TASK TO CARRY OUT —
Look through the data below and output, unchanged, every line from the one holding "[00:04:23.42]" through the one holding "[00:04:25.22]", inclusive. Skip the pictures.

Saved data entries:

○ ○ ○ ○ ○

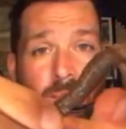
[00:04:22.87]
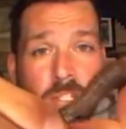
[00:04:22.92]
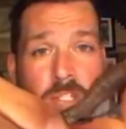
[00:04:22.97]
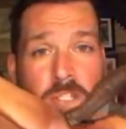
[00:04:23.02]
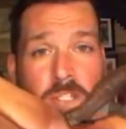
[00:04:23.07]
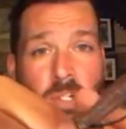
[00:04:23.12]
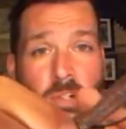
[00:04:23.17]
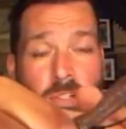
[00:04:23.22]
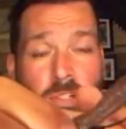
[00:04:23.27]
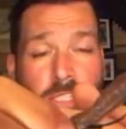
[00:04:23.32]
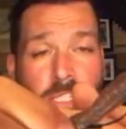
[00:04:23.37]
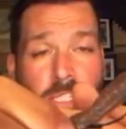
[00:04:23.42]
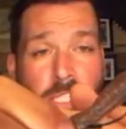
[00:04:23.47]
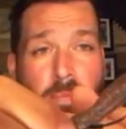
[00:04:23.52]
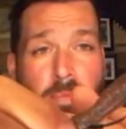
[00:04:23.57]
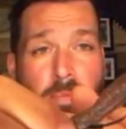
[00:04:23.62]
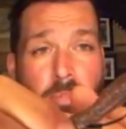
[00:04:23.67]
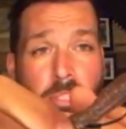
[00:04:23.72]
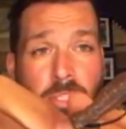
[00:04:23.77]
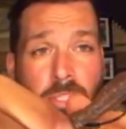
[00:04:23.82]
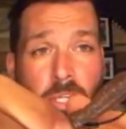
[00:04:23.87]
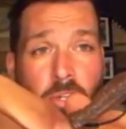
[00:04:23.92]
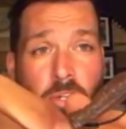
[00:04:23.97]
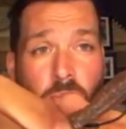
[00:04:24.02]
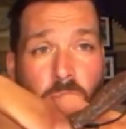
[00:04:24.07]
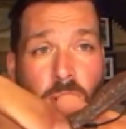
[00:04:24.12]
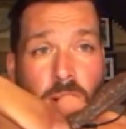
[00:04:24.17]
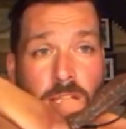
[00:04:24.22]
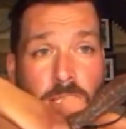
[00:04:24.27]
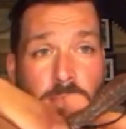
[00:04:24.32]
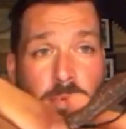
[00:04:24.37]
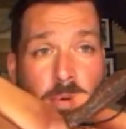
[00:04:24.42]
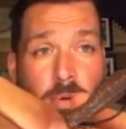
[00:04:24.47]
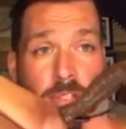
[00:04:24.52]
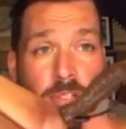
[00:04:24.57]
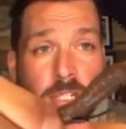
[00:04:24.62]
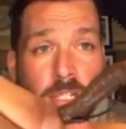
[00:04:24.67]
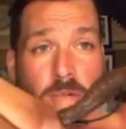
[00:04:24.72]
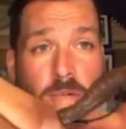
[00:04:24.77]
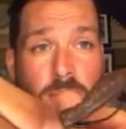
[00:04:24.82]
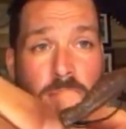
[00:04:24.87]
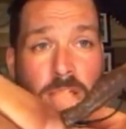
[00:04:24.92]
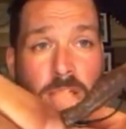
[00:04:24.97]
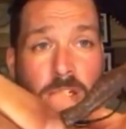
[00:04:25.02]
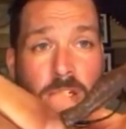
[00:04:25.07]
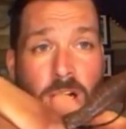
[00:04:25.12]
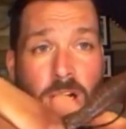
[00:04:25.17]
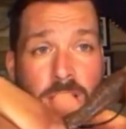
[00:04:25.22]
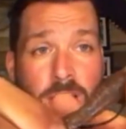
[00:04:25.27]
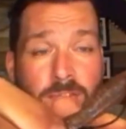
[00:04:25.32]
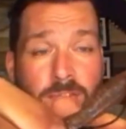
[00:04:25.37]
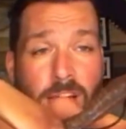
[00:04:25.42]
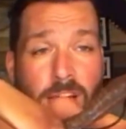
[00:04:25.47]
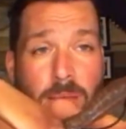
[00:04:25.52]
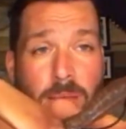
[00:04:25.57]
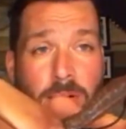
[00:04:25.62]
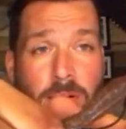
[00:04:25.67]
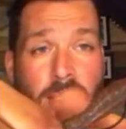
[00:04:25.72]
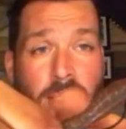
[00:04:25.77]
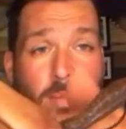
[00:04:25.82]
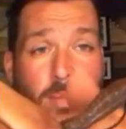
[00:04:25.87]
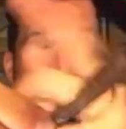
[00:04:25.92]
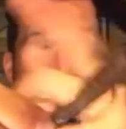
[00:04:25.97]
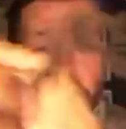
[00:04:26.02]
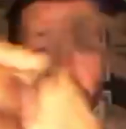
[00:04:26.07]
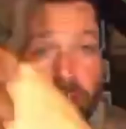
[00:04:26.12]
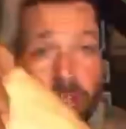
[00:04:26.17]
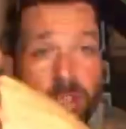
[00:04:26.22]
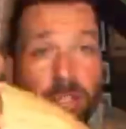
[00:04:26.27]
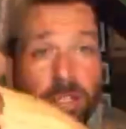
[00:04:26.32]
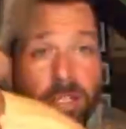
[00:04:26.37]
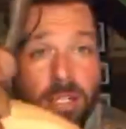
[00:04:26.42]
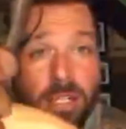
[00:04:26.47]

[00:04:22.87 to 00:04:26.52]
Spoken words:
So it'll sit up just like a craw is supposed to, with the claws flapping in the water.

○ ○ ○ ○ ○

YOUR RESPONSE —
[00:04:23.42]
[00:04:23.47]
[00:04:23.52]
[00:04:23.57]
[00:04:23.62]
[00:04:23.67]
[00:04:23.72]
[00:04:23.77]
[00:04:23.82]
[00:04:23.87]
[00:04:23.92]
[00:04:23.97]
[00:04:24.02]
[00:04:24.07]
[00:04:24.12]
[00:04:24.17]
[00:04:24.22]
[00:04:24.27]
[00:04:24.32]
[00:04:24.37]
[00:04:24.42]
[00:04:24.47]
[00:04:24.52]
[00:04:24.57]
[00:04:24.62]
[00:04:24.67]
[00:04:24.72]
[00:04:24.77]
[00:04:24.82]
[00:04:24.87]
[00:04:24.92]
[00:04:24.97]
[00:04:25.02]
[00:04:25.07]
[00:04:25.12]
[00:04:25.17]
[00:04:25.22]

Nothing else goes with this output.